Persistence of HIV in mucosal sites may provide a significant reservoir for HIV, even in patients undergoing ART therapy, and might act as a barrier to a cure. Dr. Bull has been studying factors that promote persistence and replenishment of the reservoir, including defining the immunological environment within mucosal sites, assessing viral dynamics and shedding, and the likely contribution of other chronic or persistent viruses to the maintenance of reservoirs.  Much of Dr. Bull’s work has focused on HIV in the female genital tract, where she is focused on defining immune T cell populations and understanding the factors that affect viral RNA shedding and reservoir maintenance.

Co-infection with other chronic viruses, particularly herpesviruses including HSV-1, HSV-2, CMV and EBV, is very common in HIV-infected individuals. Dr. Bull is investigating the role of these infections in HIV reservoir persistence to investigate the hypothesis that the immune response to these co-infecting viruses results in CD4+ T cell proliferation and a subsequent increase in reservoir size. She is studying the relationship between subclinical herpes shedding and HIV DNA concentration, cytokine production and HIV envelop diversity to gain a better understanding of the role of these coinfections in promoting HIV persistence.

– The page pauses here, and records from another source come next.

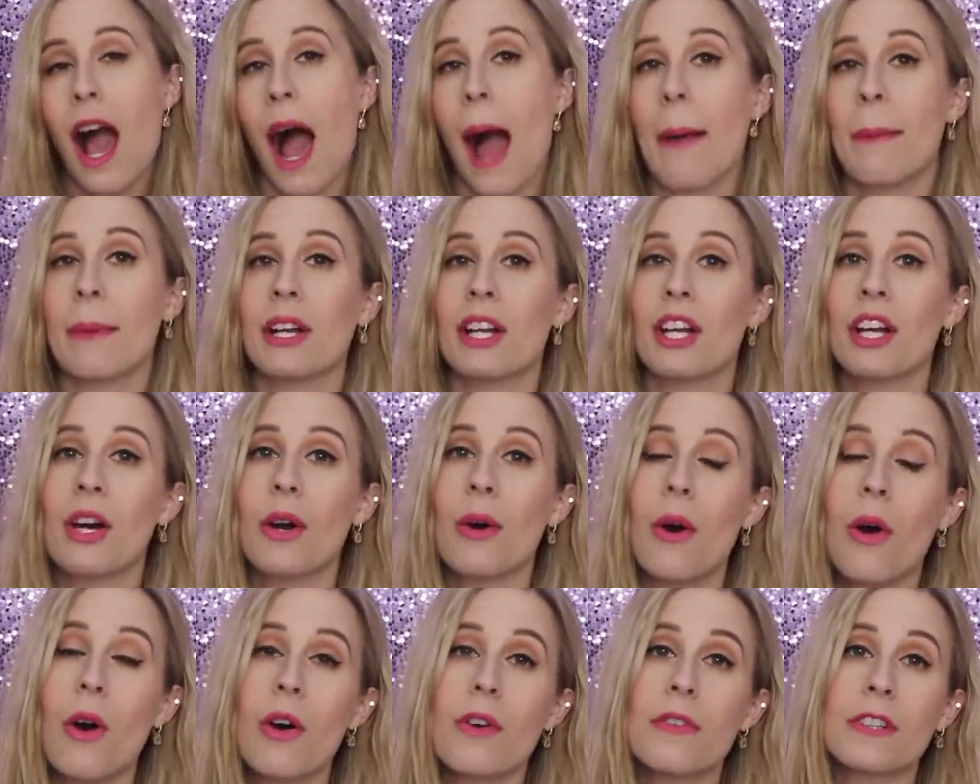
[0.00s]
I'm going to go
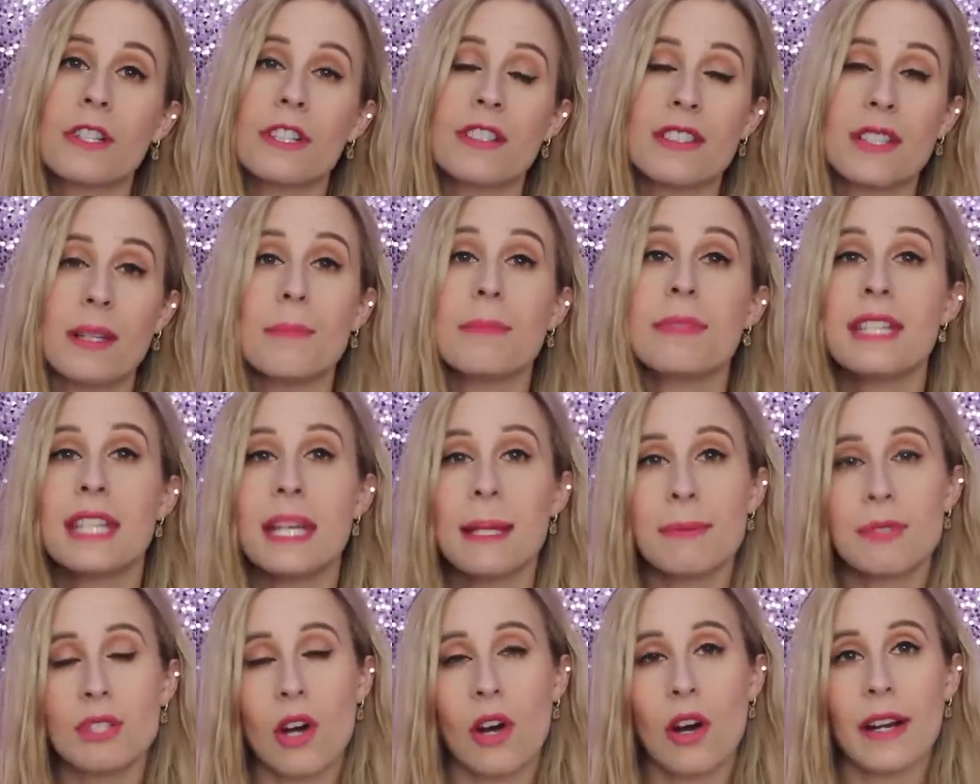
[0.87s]
over some
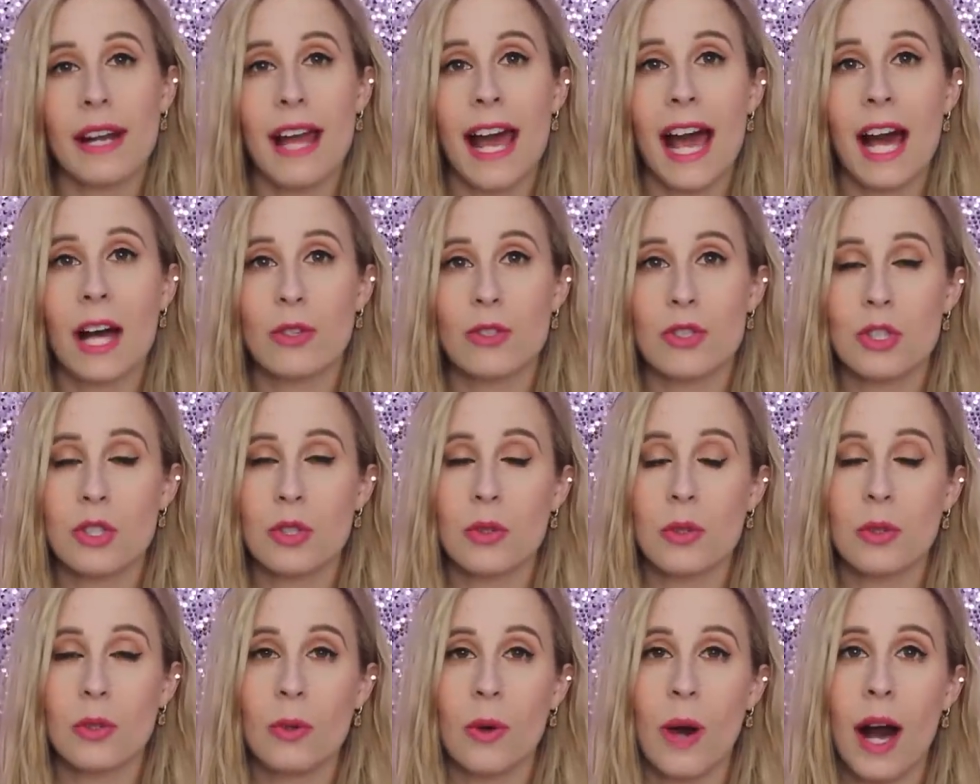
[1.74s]
tips on how
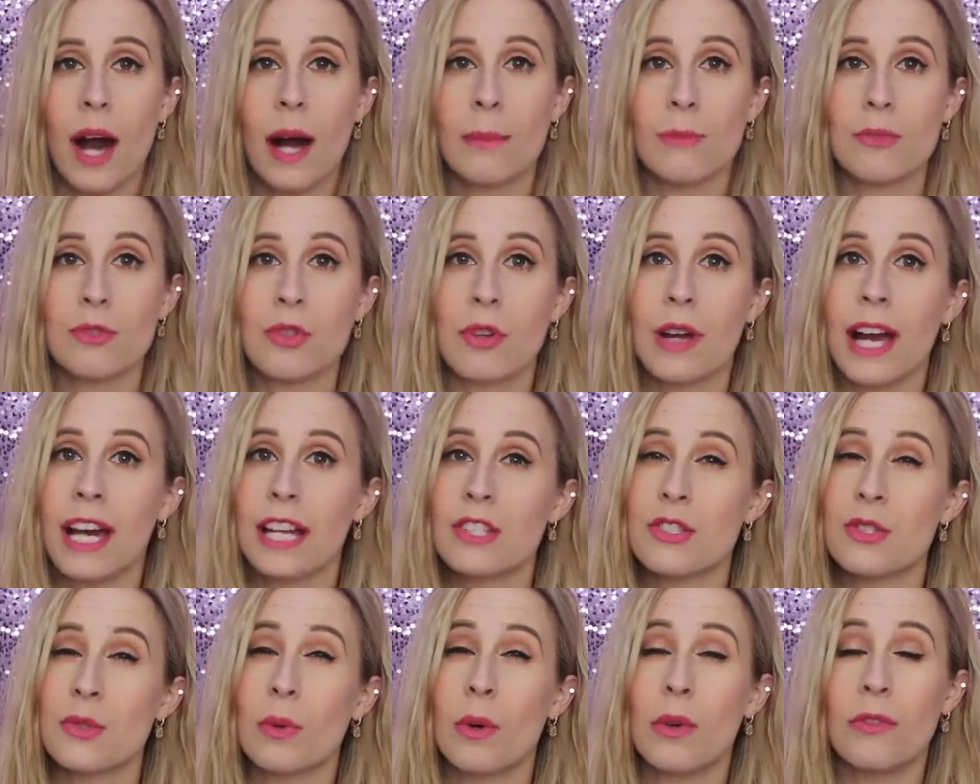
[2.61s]
to
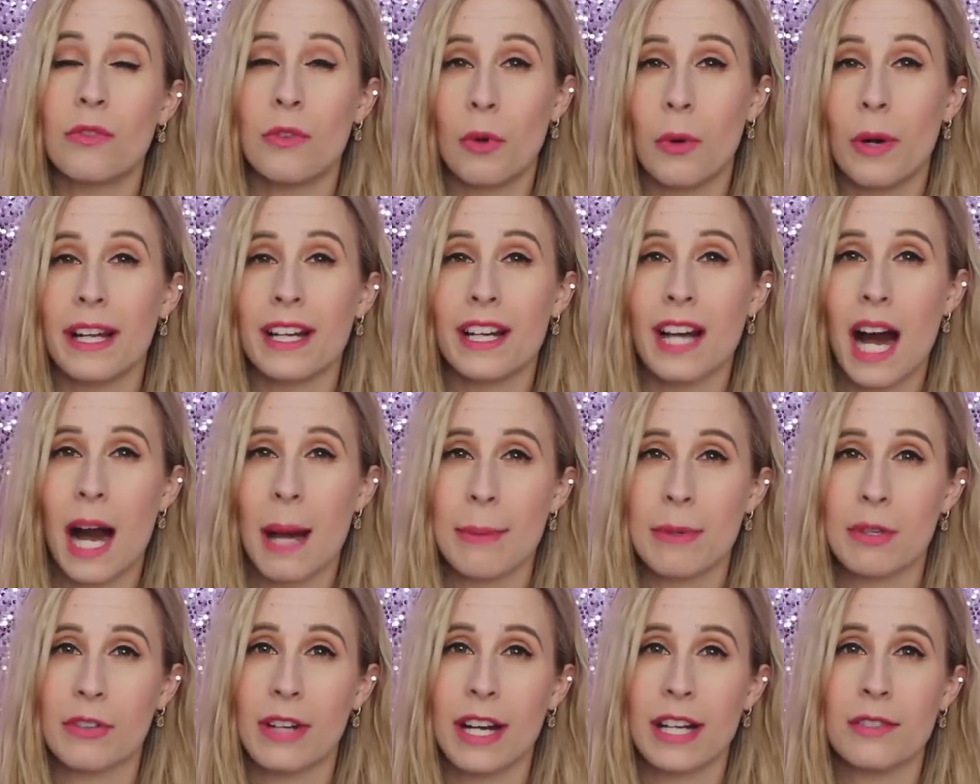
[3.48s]
try to avoid
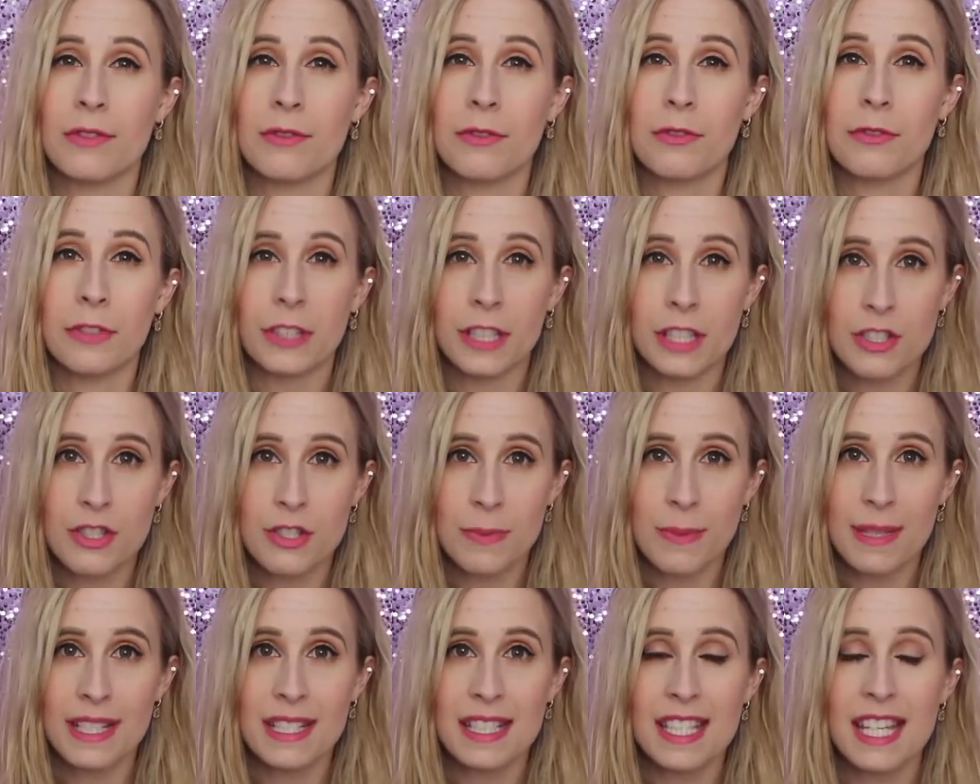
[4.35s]
copyright
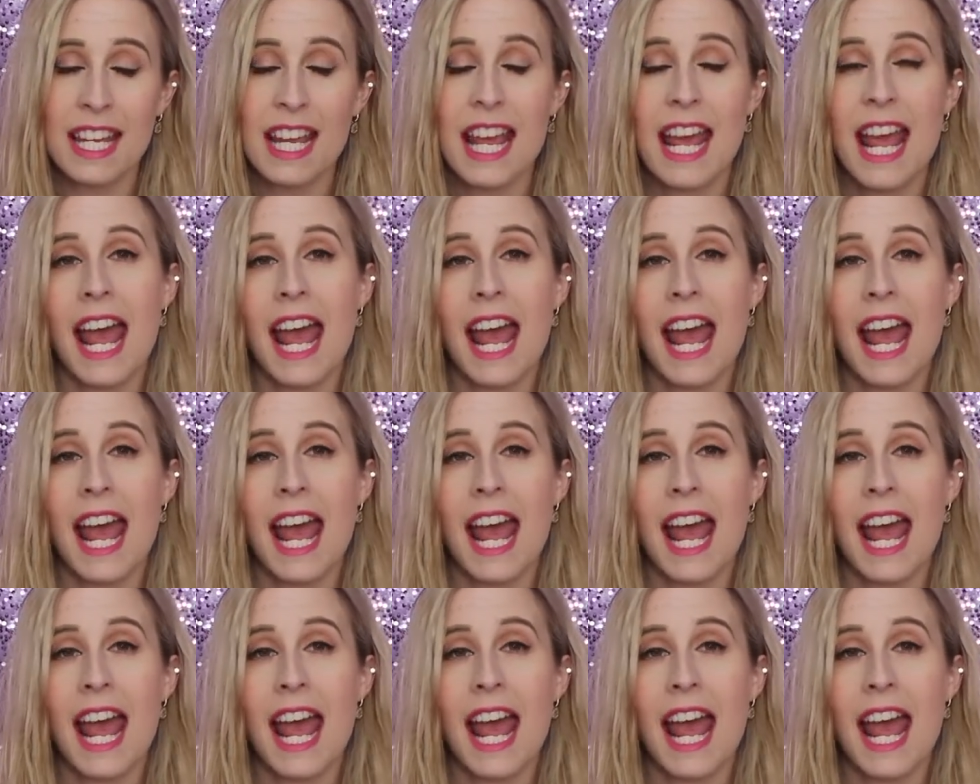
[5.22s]
infringement,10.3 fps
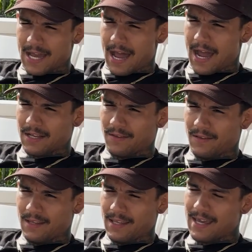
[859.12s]
I
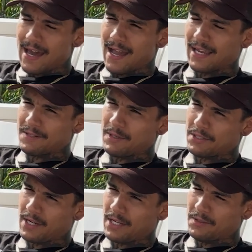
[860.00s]
guess my
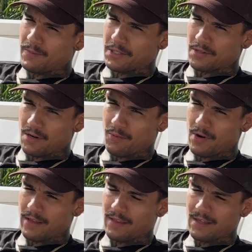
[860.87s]
striking is my strong
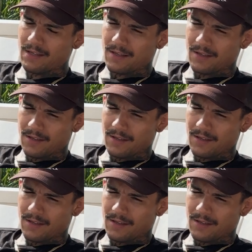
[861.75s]
point. I thinkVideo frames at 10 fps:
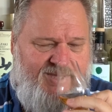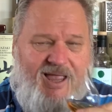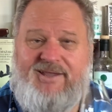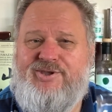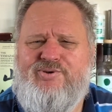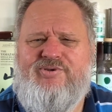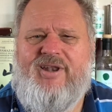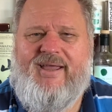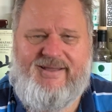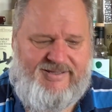I do
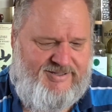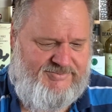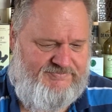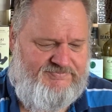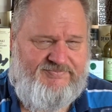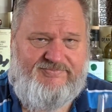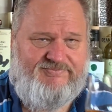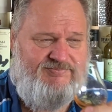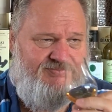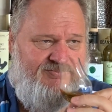like it.
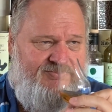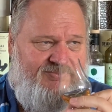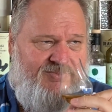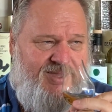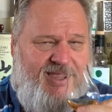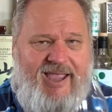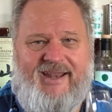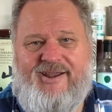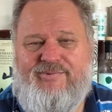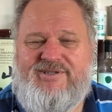
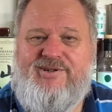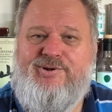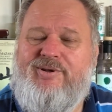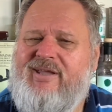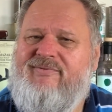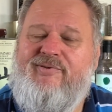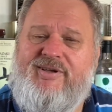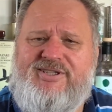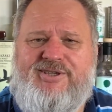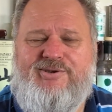And I was looking for
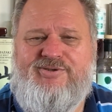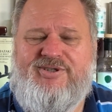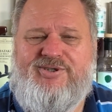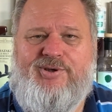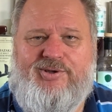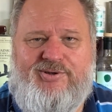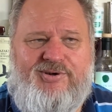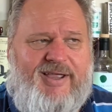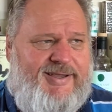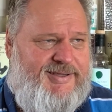excuses not to
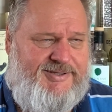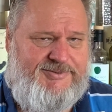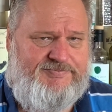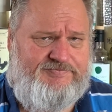like it.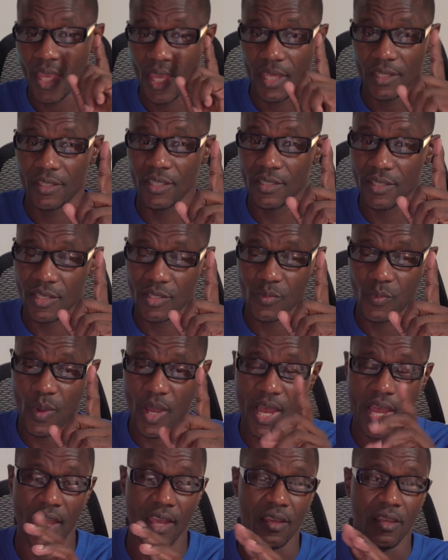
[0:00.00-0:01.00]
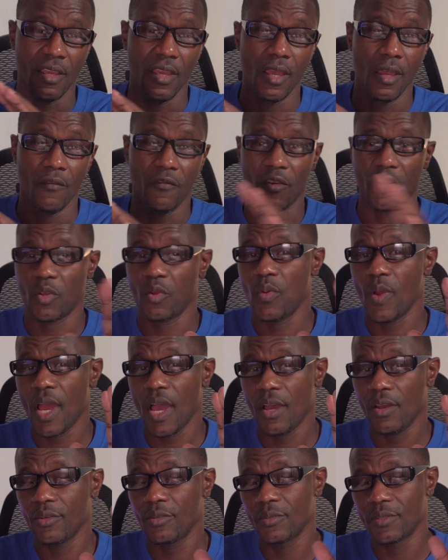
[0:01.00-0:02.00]
And this is why. For the
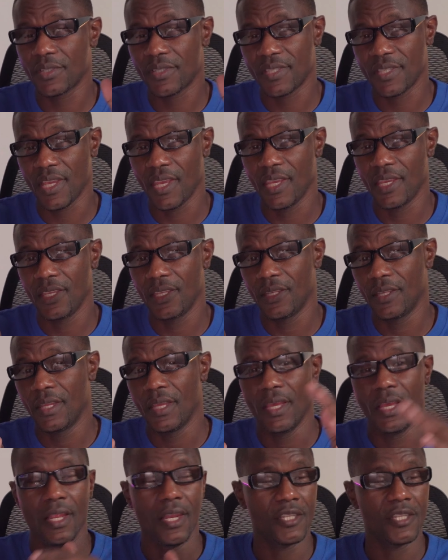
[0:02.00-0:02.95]
crowd who are saying,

Dr. Bull’s research evaluates the role of CD4+ T regulatory cells in HIV, and is interested in the role of this population of cells in the context of vaccines. She is interested in studying whether antigen given to people can shift their CD4 T cell profile toward a more immunosuppressive state, which would potentially make a vaccine less effective. Given Dr. Bull’s expertise in mucosal tissues and the immunologic environment in mucosal sites, she would be interested in industry collaborations focused on gaining a better understanding of the impact of and interplay between systemic vaccines and mucosal sites.